## [RECORDS FOR PROCESSING]
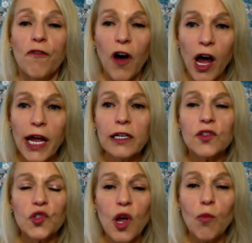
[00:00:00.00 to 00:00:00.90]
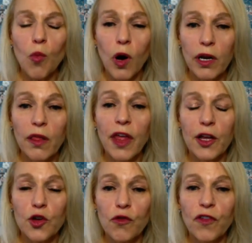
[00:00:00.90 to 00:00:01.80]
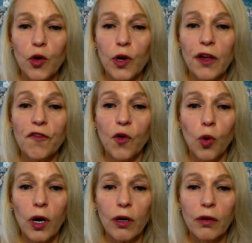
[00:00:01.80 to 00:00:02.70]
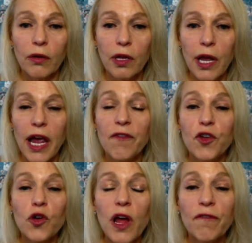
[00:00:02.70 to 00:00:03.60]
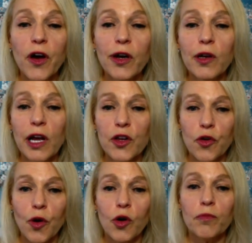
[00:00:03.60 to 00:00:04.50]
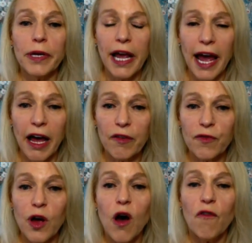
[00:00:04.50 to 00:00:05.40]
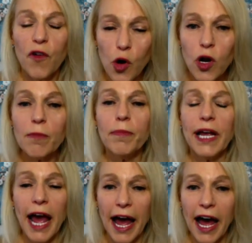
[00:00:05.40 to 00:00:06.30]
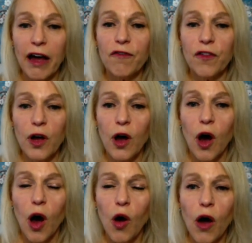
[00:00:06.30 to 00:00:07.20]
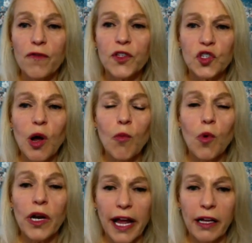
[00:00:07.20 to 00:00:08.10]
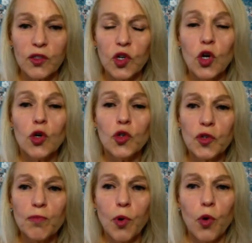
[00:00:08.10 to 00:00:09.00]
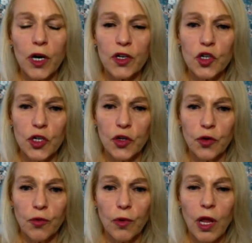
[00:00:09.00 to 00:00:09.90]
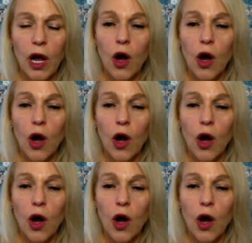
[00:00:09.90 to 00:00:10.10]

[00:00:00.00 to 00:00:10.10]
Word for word: Find someone that you're voting for. If you're not voting on your own behalf, vote on behalf of someone else who's important to you,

## [WHAT IS NEEDED]
Nothing but the records, restated word for word and stripped of images, belongs in the answer.

## [RESULT FOR THIS TASK]
[00:00:00.00 to 00:00:00.90]
[00:00:00.90 to 00:00:01.80]
[00:00:01.80 to 00:00:02.70]
[00:00:02.70 to 00:00:03.60]
[00:00:03.60 to 00:00:04.50]
[00:00:04.50 to 00:00:05.40]
[00:00:05.40 to 00:00:06.30]
[00:00:06.30 to 00:00:07.20]
[00:00:07.20 to 00:00:08.10]
[00:00:08.10 to 00:00:09.00]
[00:00:09.00 to 00:00:09.90]
[00:00:09.90 to 00:00:10.10]

[00:00:00.00 to 00:00:10.10]
Word for word: Find someone that you're voting for. If you're not voting on your own behalf, vote on behalf of someone else who's important to you,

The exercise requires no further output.